I want to know if my proof is correct. This is what I have to show: Let $u:\mathbb{R}^n\rightarrow \mathbb{R}$ be harmonic and bounded above. Show that $u$ is constant. I want to apply Harnack's inequality for non-negative harmonic functions $$\sup_{B(x_0, r)}u\leq c\inf_{B(x_0, r)} u, $$ when $B(x_0, 4r)\subset \Omega$ and where $c=3^n.$ So let $R>0$ and $x\in B(0, R)$. $u$ is bounded above so $u(y)\leq M$. Define $v=M-u$. Then $v$ is harmonic and $v\geq 0$. By Harnack's inequality we have $$v(x)\leq\sup_{B(0, R)}v\leq c\inf_{B(0, R)}v\leq cv(0).$$ Because $R$ was arbitrary we conclude that $v$ is bounded above. Since it's also bounded below, by Liouville's theorem $v$ is constant, thus $u$ is constant.
Am I right?
You are right.
I feel like I should write some more, so here's an alternate argument by generalising a proof of Liouville's theorem.

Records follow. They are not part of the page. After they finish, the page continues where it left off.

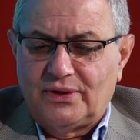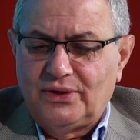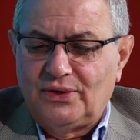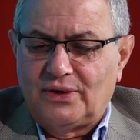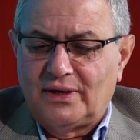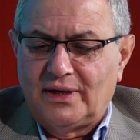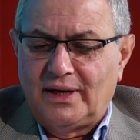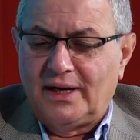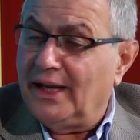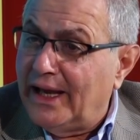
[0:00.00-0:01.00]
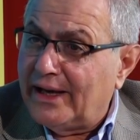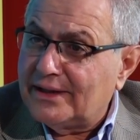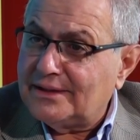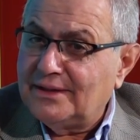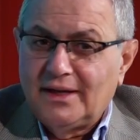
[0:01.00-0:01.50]
or your
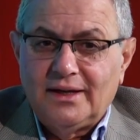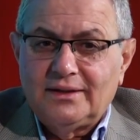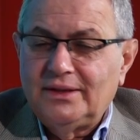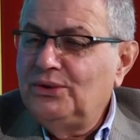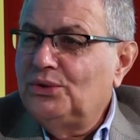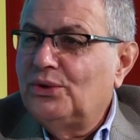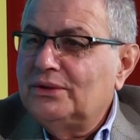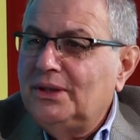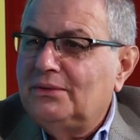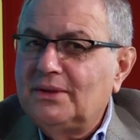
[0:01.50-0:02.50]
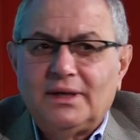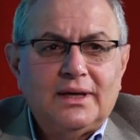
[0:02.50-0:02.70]
legs, then you don't needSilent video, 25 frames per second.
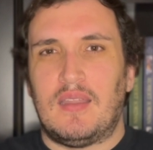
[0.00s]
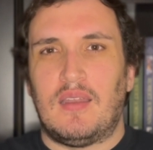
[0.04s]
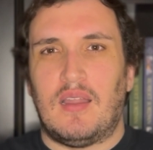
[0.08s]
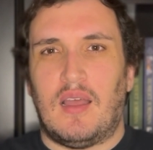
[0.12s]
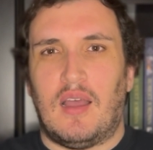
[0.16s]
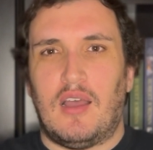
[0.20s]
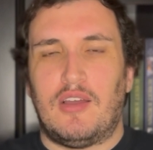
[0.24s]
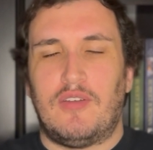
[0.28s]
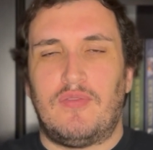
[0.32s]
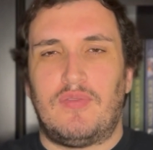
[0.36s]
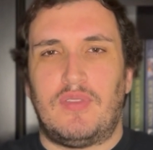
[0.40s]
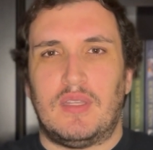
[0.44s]

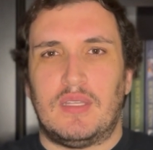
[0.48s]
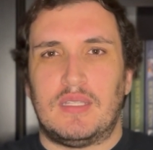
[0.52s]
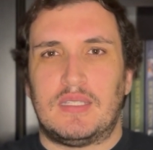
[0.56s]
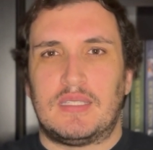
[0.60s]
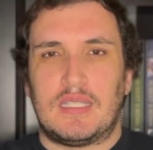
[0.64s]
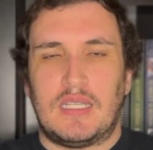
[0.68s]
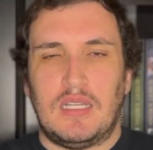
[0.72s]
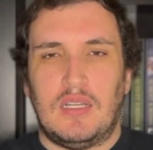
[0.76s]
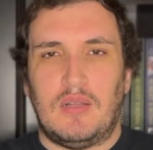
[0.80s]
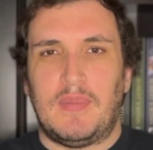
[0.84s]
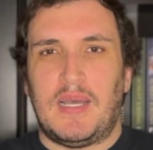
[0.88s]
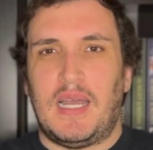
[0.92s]
of the
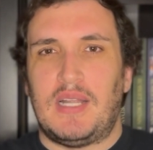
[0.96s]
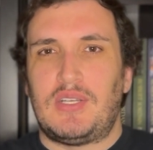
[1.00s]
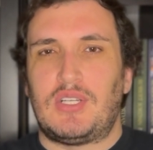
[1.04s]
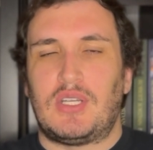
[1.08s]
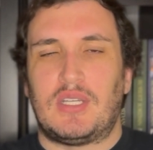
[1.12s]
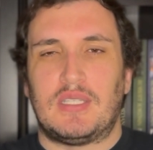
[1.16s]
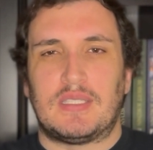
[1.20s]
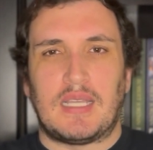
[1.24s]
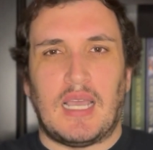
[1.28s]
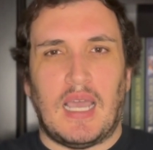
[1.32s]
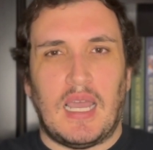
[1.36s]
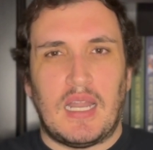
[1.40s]
skill magic
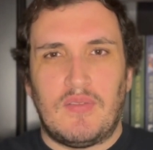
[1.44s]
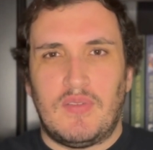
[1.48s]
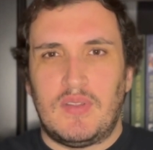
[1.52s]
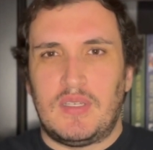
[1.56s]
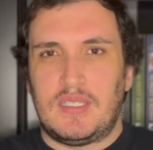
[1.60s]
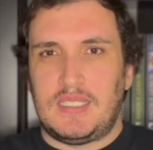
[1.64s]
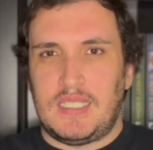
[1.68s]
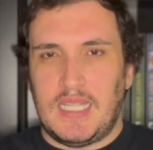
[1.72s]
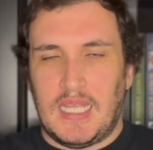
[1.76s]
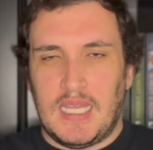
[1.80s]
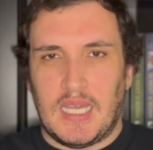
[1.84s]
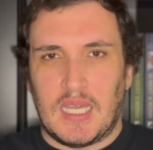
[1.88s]
is kind of a
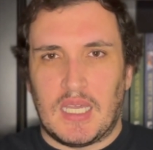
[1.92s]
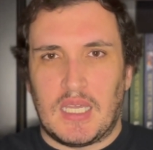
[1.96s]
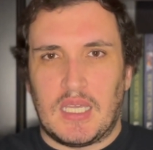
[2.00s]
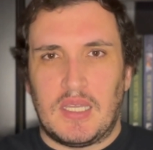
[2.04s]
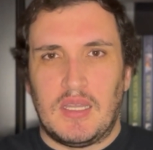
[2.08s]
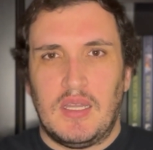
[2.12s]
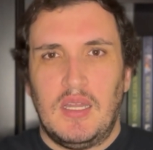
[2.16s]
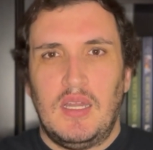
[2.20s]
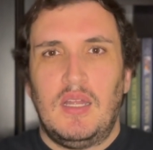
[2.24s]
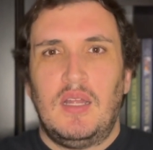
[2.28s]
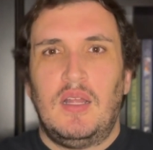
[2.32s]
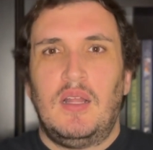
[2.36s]
dick,
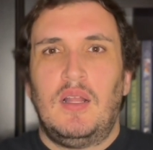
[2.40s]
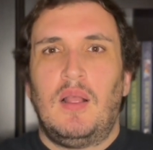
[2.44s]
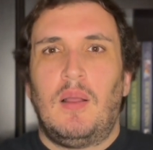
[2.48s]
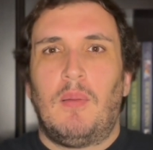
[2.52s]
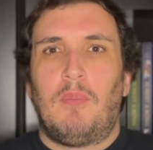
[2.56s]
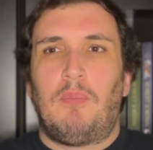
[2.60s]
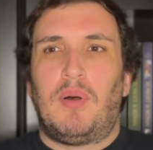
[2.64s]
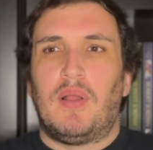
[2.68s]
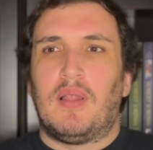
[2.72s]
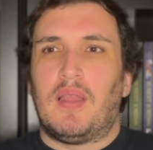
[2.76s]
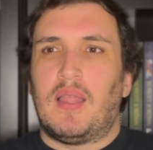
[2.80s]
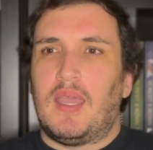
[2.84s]

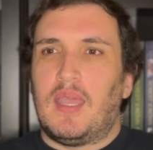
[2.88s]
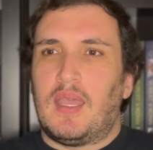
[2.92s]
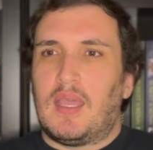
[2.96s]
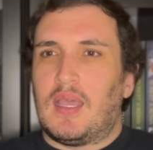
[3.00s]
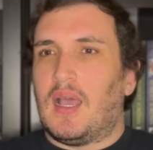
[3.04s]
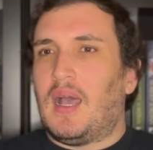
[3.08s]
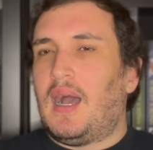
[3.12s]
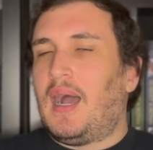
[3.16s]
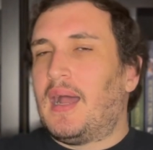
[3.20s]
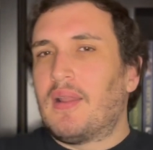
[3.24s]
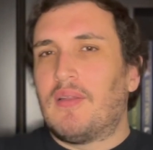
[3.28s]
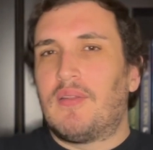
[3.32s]
but like,
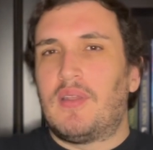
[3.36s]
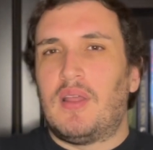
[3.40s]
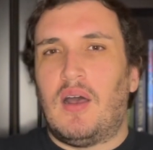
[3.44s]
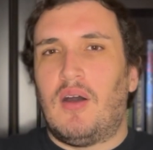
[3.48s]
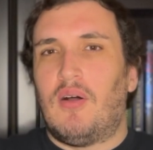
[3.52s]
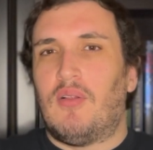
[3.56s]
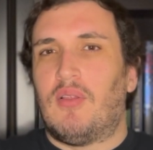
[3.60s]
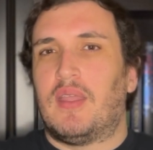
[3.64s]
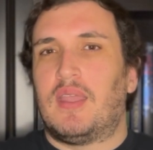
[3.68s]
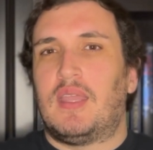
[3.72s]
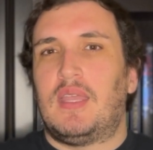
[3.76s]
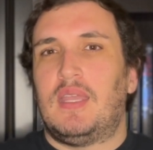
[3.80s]
I don't know,
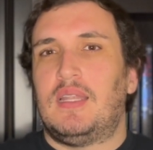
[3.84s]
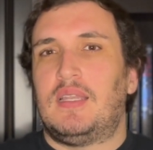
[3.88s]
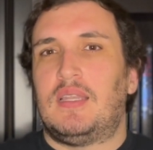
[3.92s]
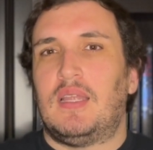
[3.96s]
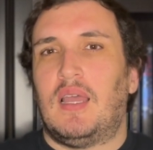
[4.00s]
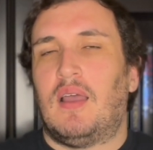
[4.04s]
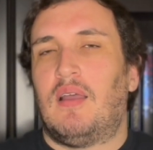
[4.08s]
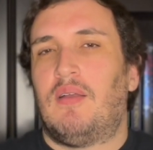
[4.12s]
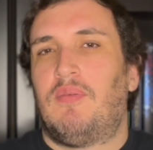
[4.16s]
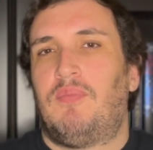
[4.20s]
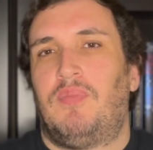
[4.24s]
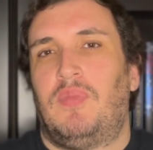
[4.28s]
like it
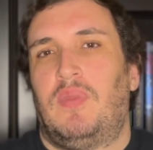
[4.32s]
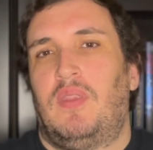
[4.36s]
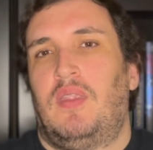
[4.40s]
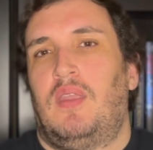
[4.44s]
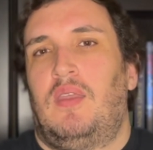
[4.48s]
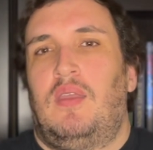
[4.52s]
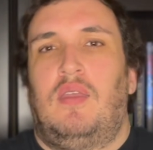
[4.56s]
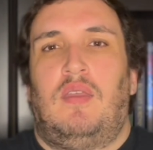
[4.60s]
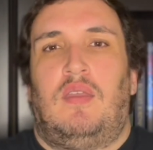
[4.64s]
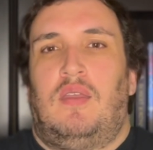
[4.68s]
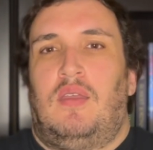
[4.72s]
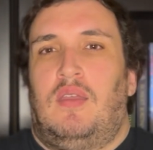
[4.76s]

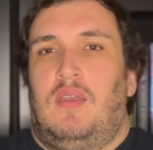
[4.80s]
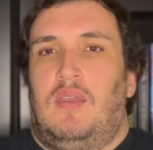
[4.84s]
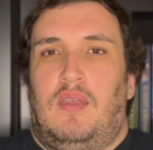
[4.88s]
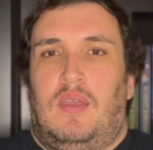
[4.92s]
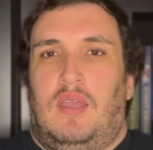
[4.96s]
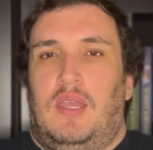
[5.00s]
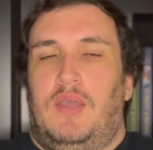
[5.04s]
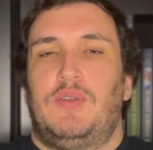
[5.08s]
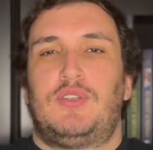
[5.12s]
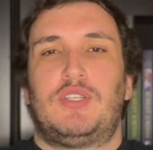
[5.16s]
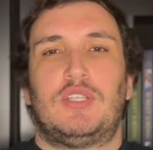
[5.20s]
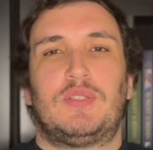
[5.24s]

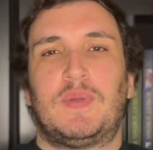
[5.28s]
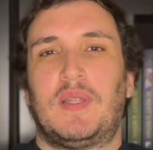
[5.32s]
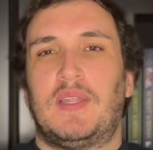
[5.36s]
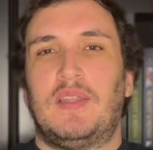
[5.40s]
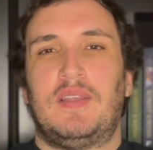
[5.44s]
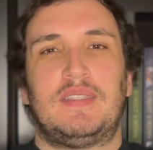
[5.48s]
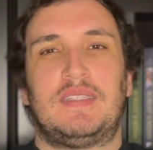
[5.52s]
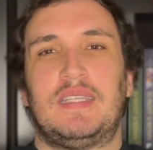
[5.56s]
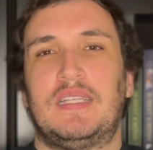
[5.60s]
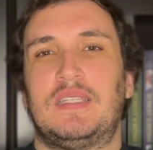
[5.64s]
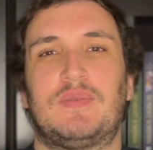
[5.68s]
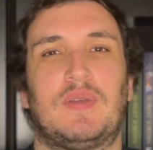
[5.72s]
was just one of
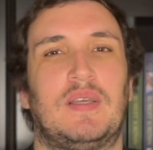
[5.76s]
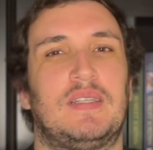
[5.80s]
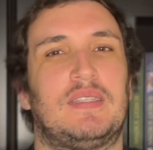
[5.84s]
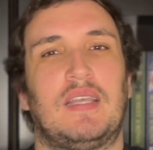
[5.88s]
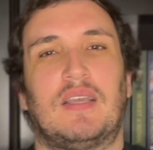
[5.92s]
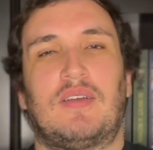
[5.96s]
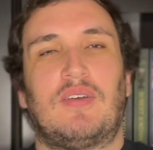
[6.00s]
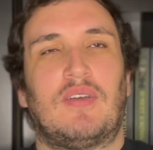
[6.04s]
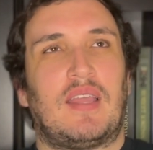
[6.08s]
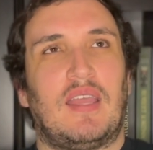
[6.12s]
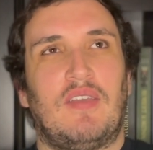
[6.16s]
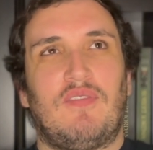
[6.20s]
those things where it's like,
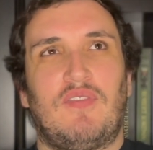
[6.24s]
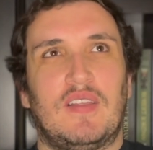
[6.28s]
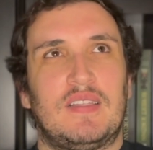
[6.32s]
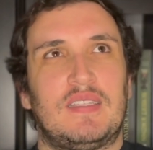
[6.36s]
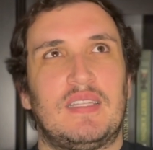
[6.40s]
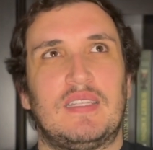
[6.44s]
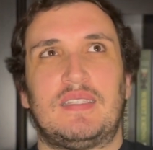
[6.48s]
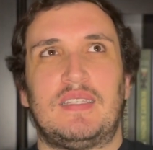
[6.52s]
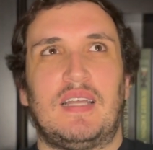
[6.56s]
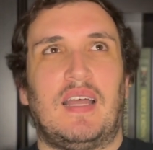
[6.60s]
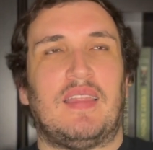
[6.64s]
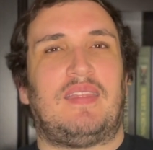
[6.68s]
okay, Fitz,
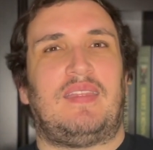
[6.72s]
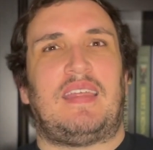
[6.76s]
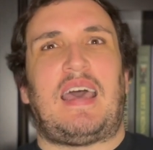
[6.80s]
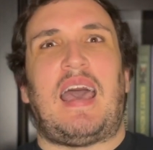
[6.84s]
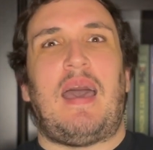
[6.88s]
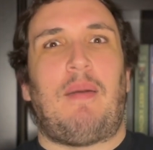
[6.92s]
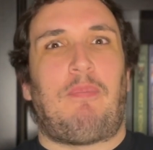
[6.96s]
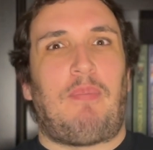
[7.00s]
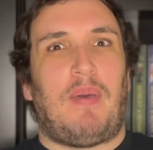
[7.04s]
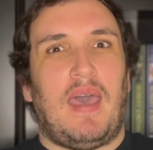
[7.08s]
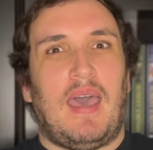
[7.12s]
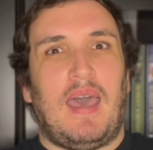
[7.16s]
it's not
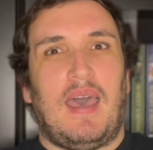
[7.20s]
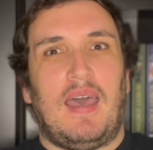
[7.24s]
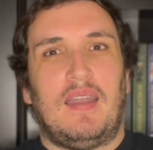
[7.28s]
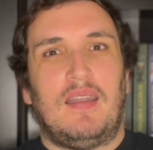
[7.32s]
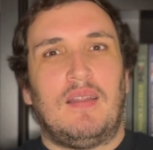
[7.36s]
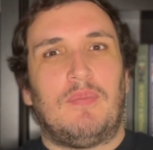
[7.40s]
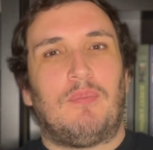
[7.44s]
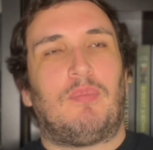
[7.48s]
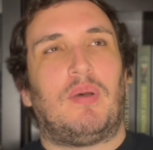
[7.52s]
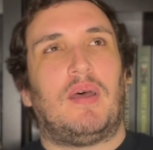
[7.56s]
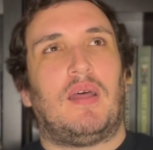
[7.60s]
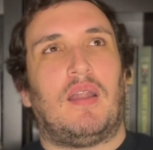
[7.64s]
that
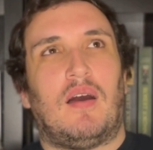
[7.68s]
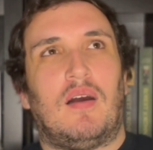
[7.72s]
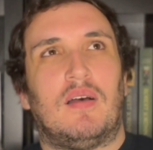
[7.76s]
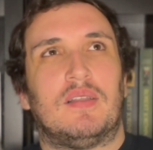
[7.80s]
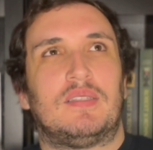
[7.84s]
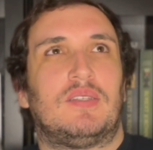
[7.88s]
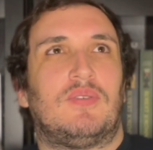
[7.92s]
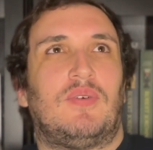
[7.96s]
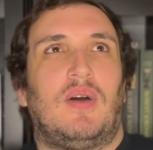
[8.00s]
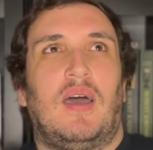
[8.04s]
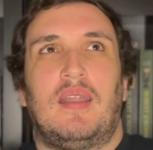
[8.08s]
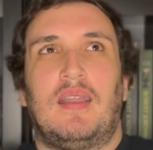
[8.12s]
bad, but
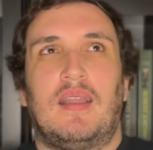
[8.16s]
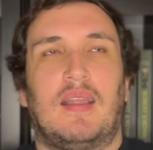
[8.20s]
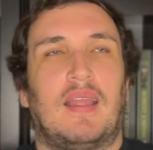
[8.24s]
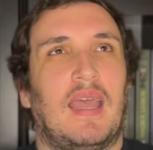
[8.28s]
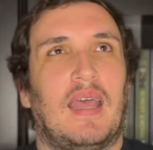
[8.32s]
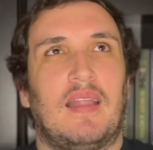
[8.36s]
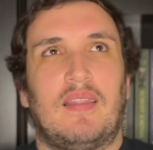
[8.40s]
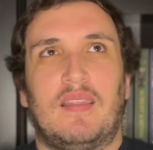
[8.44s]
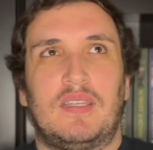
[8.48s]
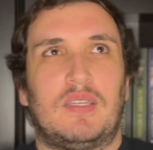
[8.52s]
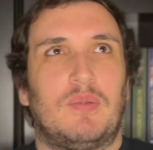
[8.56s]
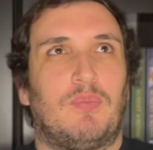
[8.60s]
also I
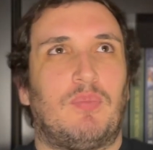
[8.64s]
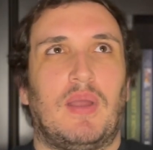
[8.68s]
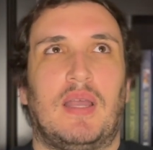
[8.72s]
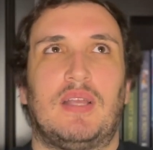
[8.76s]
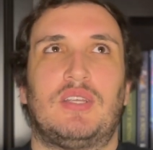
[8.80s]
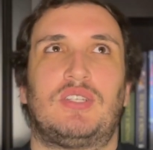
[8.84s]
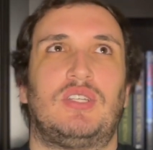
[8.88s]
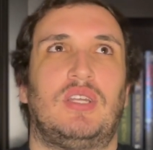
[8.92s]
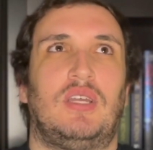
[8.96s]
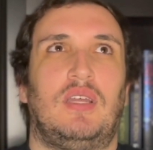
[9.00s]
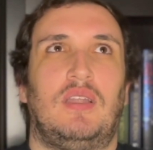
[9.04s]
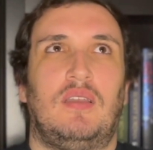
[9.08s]
get the
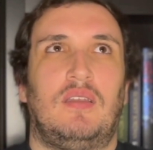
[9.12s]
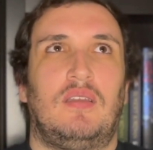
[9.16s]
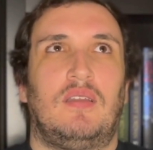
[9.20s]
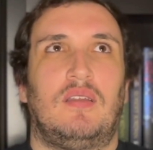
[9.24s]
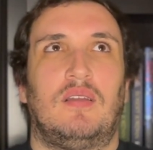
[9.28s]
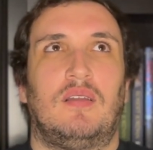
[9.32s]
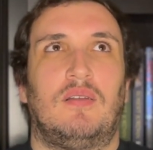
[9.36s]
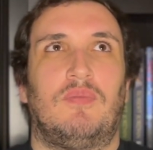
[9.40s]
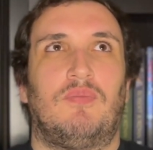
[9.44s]
depression.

Consider any two points $x,y$. Let $c$ denote the volume of $B(0,|x-y|)$. The integral of $u$ in $B(x,2|x-y|)$ is $c2^n u(x)$, and the integral of $u$ in $B(y,|x-y|)$ is $c u(y)$. This means that the average value of $u$ in $B(x,2|x-y|)\setminus B(y,|x-y|)$ is
$$\frac{2^n u(x) - u(y)}{2^n - 1} = u(y) + \frac{2^n}{2^n-1}(u(x)-u(y)).$$
In particular there exists a point $x'$ with $u(x')-u(y)\geq \frac{2^n}{2^n-1}(u(x)-u(y))$. So if we start with points $x_0,y$ with $u(x_0)>u(y)$, we can inductively pick points $x_1,x_2,x_3,\dots$ with
$$u(x_k)-u(y)\geq \left(\frac{2^n}{2^n-1}\right)^k(u(x_0)-u(y))\to+\infty.$$
Thus any non-constant harmonic function is unbounded above.